Feb. 24, 2010 In a laboratory study published in the journal Cancer Research, Scott & White Healthcare anatomic pathologist Arundhati Rao, M.D. is a co-investigator looking at the ways in which estrogen can interfere with how chemotherapy does its job in destroying breast cancer cells. The most common type of breast cancer is "estrogen-receptor positive" breast cancer.
Velusamy Rangasamy and Ajay Rana, Ph.D., are also the lead authors on the study and are based at Loyola University Medical Center in Chicago where Dr. Rana is a professor of pharmacology.
"What we know is that not all breast tumors are the same and if a tumor is estrogen-receptor positive, it's possible that chemotherapy isn't going to be as effective as it could be," said Dr. Rao. "This is why we see some breast cancer patients on chemo that isn't working like it should. With this additional information regarding estrogen, it could help us create more targeted therapies in the future."

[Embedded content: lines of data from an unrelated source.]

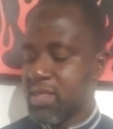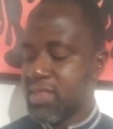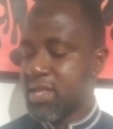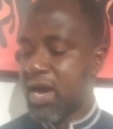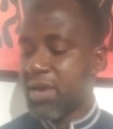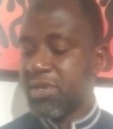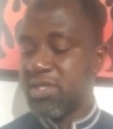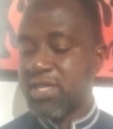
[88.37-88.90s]

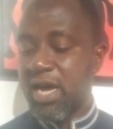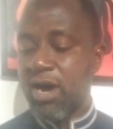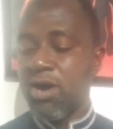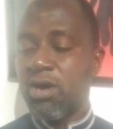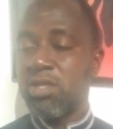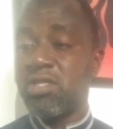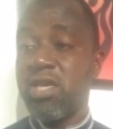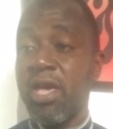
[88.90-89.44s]
Now, these are
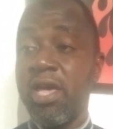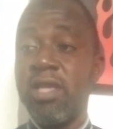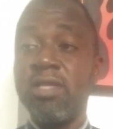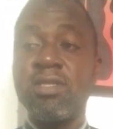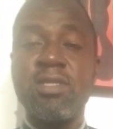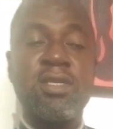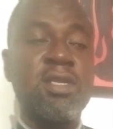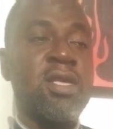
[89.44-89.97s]
all
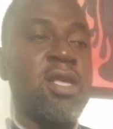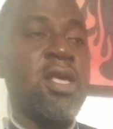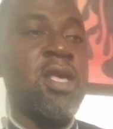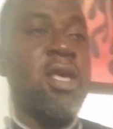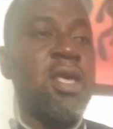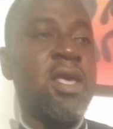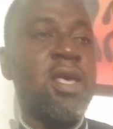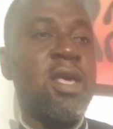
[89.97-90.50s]
things.
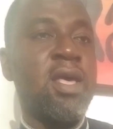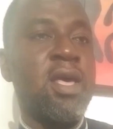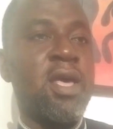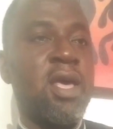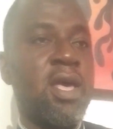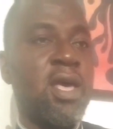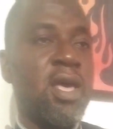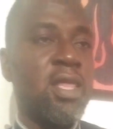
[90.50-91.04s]

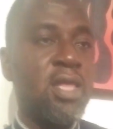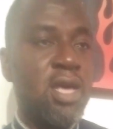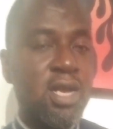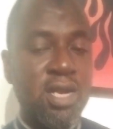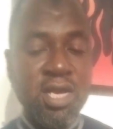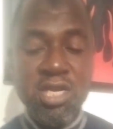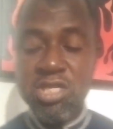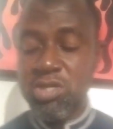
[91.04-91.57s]
In
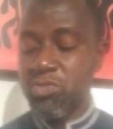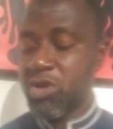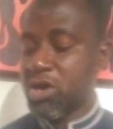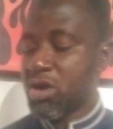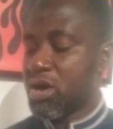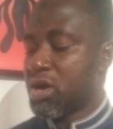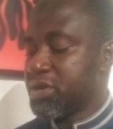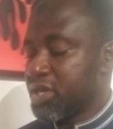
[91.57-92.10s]
English, we
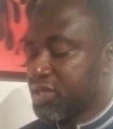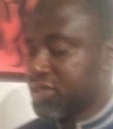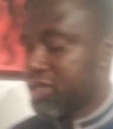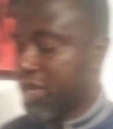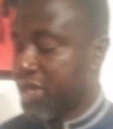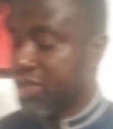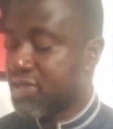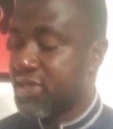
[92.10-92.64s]
call these
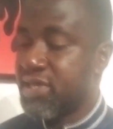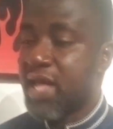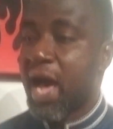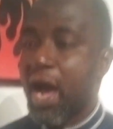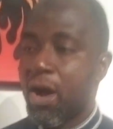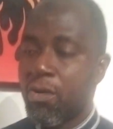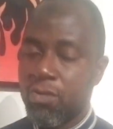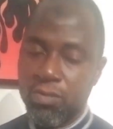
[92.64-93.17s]
things
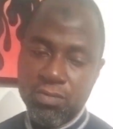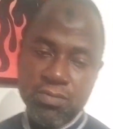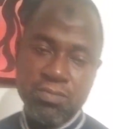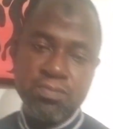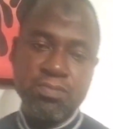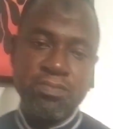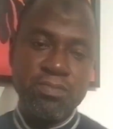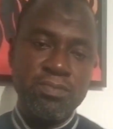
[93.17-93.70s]
noun.
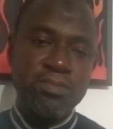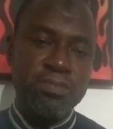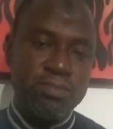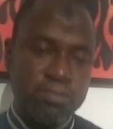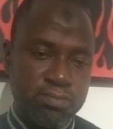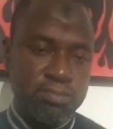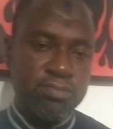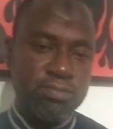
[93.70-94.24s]

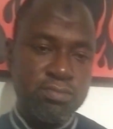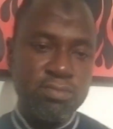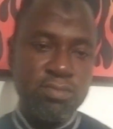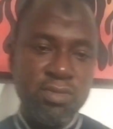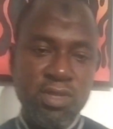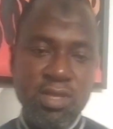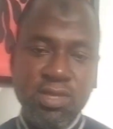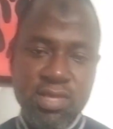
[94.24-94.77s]

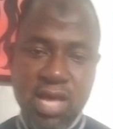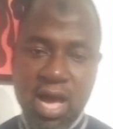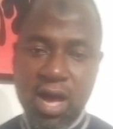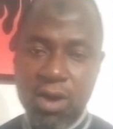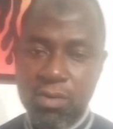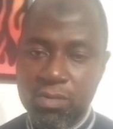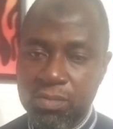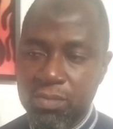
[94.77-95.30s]

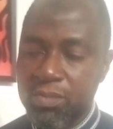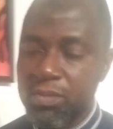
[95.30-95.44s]
Noun.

"These findings are important because efficiently killing estrogen receptor positive (ER+) breast cancer cells with currently available chemotherapy is a challenging task and many times these ER+ breast tumors don't respond to classical chemotherapy," said Dr. Rana. "Our research identified an alternative cellular protein which can serve as a viable target for ER+ breast cancer treatment."

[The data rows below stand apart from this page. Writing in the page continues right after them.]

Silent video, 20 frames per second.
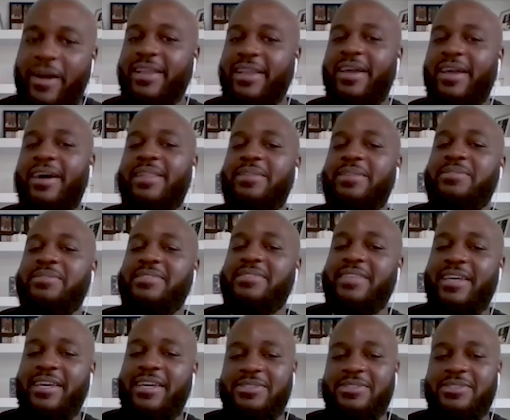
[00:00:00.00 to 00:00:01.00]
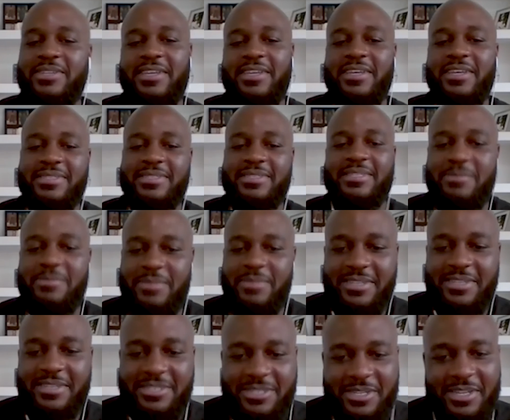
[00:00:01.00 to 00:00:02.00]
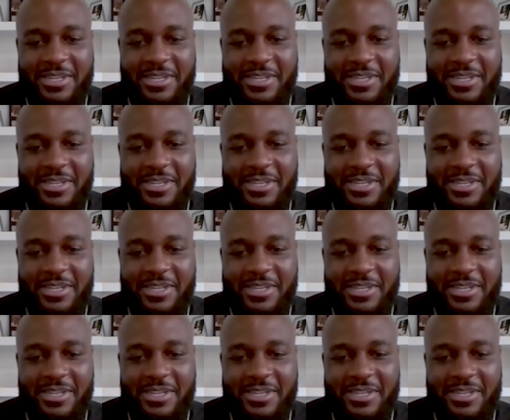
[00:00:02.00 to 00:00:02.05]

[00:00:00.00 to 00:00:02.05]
all on the side so they can't see me and shit.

Dr. Rao went on to say that "with this research we found that in order to make cancer drugs work better, we may need to give patients a different drug and this could possibly shorten the duration of their chemotherapy course if we knew more."

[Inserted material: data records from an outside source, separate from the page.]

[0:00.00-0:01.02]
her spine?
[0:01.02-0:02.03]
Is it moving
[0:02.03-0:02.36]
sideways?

"Our work suggests that any drugs/agents that will activate this protein will sensitize the ER+ breast cancer cells toward commonly used chemotherapies. We have been working to find the drugs/agents that can activate this protein and kill the ER+ cancer cells," said Dr. Rana.
Dr. Rana explained that "these findings are encouraging but further research is needed to find how this cellular pathway could be utilized to target estrogen positive breast cancer cells."